/git_workshop

An advanced Git workshop

Primary LanguageHTML

Introduction

Hello and welcome to this workshop on less-known useful features of Git. We, developers use Git every day, therefore it makes sense to learn it inside out. What I discovered, however, as soon as one grasps the basics, the motivation to learn fades. It's akeen to moving to a new city, for the first few weeks you explore it, but later you get caught into your home-work-supermarket routine. Today I will be your guide, so seat back and enjoy the ride. The goal of this workshop is to explore less known corners of Git that can make your day-to-day work with Git more productive and fun.

If you have ever talked version control to non-developers, you know how difficult it is to convince them to use version control instead of saving file copies with increasingly cryptic names.

Naive Version Control

Even the basics of Git feel unnecessarily complicated, as if it were made by the creator of Linux or something. However after you learn the main commands, you are good to go.

Basic Gearshift

One one hand, If you want to see how deep the rabbit hole goes you can read the official Git bible, available for free at https://git-scm.com/book/

Pro Git

This book covers almost all the useful features for both Git users and admins.

Advanced

On the other hand, if you want to be a happier person, you can instead look at project Legit, it wraps the common branch workflow into just 7 commands

Legit

So let's get started!

Configuration

The fastest and most rewarding trick is to configure your Git.

All of the configuration is done with git config command and one of 3 flags:

  • --system for all users (/etc/gitconfig)
  • --global just for you (/home/%username%/.gitconfig)
  • --local just for the current Git project (.../project/.git/config)

In real life, however, only --global and --local configurations are useful.

Aliases

One of the most time-saving configurations is aliases. If you find yourself typing or tab-completing the same command every day and it's longer than 3 keystrokes, aliases come to the rescue.

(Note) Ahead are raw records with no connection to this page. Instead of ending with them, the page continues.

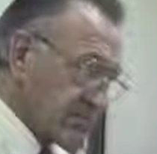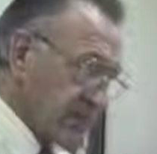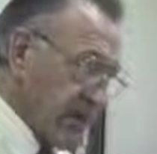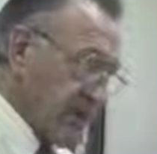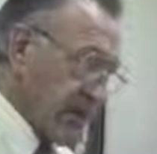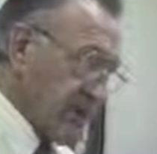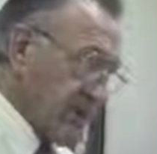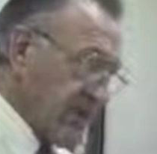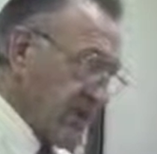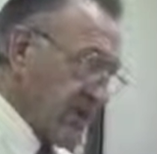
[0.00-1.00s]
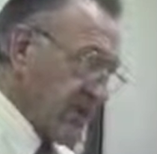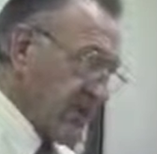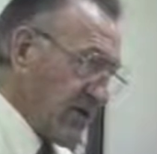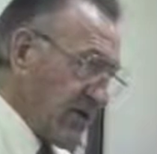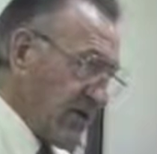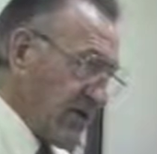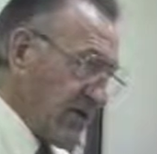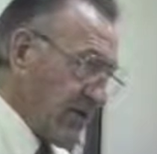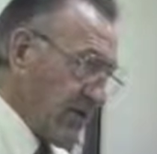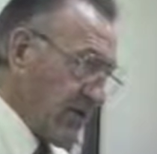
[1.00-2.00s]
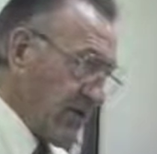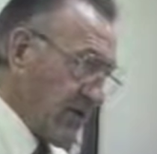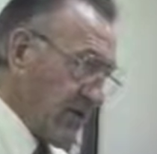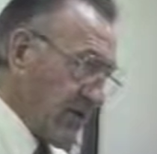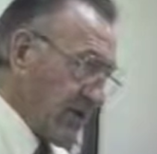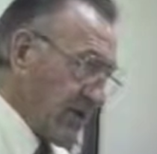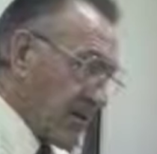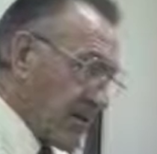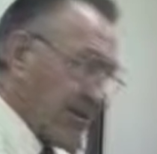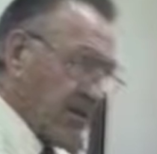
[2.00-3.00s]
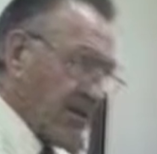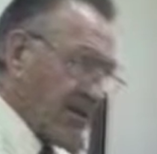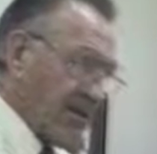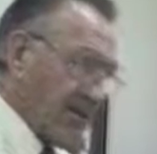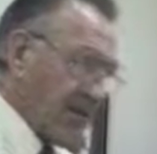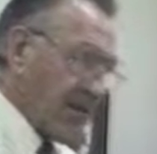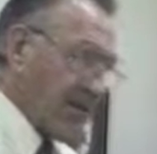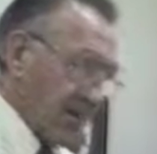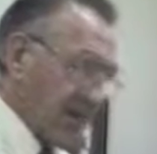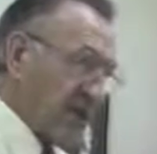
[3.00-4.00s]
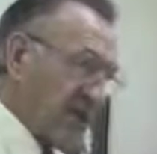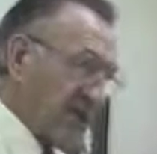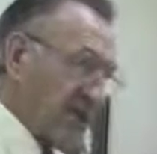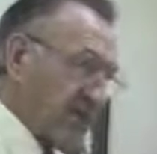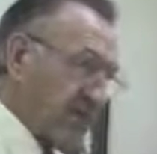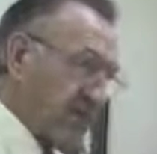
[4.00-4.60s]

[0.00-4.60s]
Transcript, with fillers: How can you be how can you be weak in faith? Now, you and I may be weak, but not in faith.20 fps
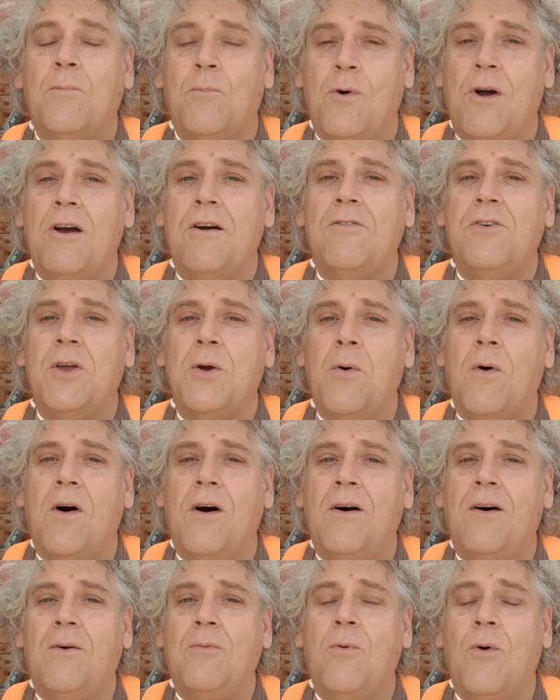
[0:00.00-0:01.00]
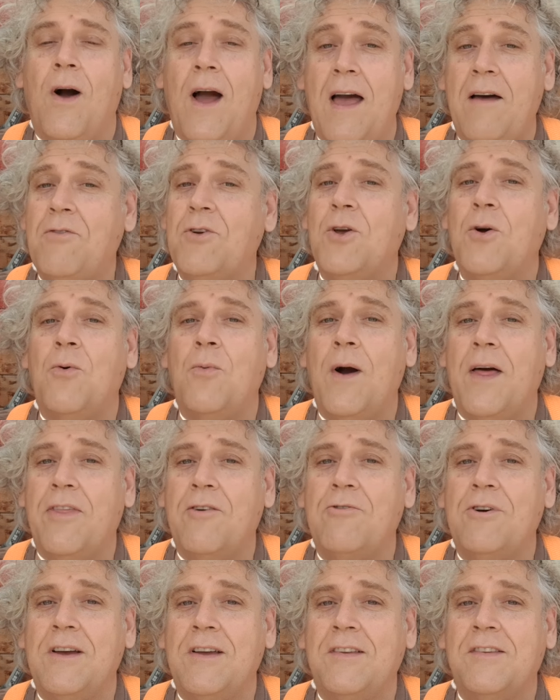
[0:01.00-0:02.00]
wherever you are, whatever your
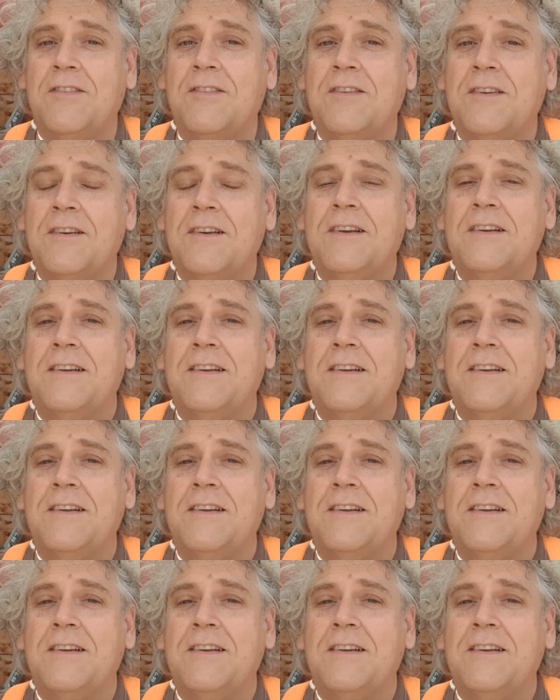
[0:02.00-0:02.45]
weather is,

Here are 3 examples of such aliases:

sudo git config --system alias.co checkout
git config --global alias.lg "log --graph --pretty=format:'%Cred%h%Creset -%C(yellow)%d%Creset %s %Cgreen(%cr) %C(bold blue)<%an>%Creset' --abbrev-commit --date=relative"
git config --local alias.pod "pull origin dev"
  • The first one allows any user on the host to type git co instead of git checkout
  • The second command provides a colourful replacement for a rather verbose default output of git log
  • The third command is specific to the Sportamore project where all the branches pull changes from origin dev

As expected, each alias is written to one of the three configuration files:

less /etc/gitconfig
less ~/.gitconfig
less ~/sportamore/sportamore/.git/config
git config --global alias.whatsup "for-each-ref --sort=-committerdate --format='%(committerdate:short) %(refname:short) %(authorname)'"
git fetch
git whatsup | head

Aside: Sexy Bash Prompt

If you use git status too often, you may want to look at Sexy Bash Prompt

Sexy Bash Prompt

It shows the currently checked out branch and an icon for unpushed/unpulled/uncommited changes.

Autocorrect

Autocorrect

# reset to no autocorrect
git config --global help.autocorrect 0

One thing that I like about Git is that it offers suggestions when it cannot understand a command.

git heckout

You can take it one step further and allow Git to automatically correct you if there is only one similar command

git config --global help.autocorrect 30

30 in this command means that you have 3 seconds to

  • think why are your fingers so fat and clumsy
  • cancel the autocorrected command

So let's see how it works

git heckout

Notice that git sta is not autocorrected because it is ambiguous.

Colors

This configuration tip is useful you work a lot in the command line mode. Any colored output in Git can be configured, for example:

git config --global color.diff.new "green normal reverse"

Find bugs with git-bisect

Binary-Search

While you were on vacation someone created a bug. Instead of "Hello World!" the main page shows "¡Hola, mundo!".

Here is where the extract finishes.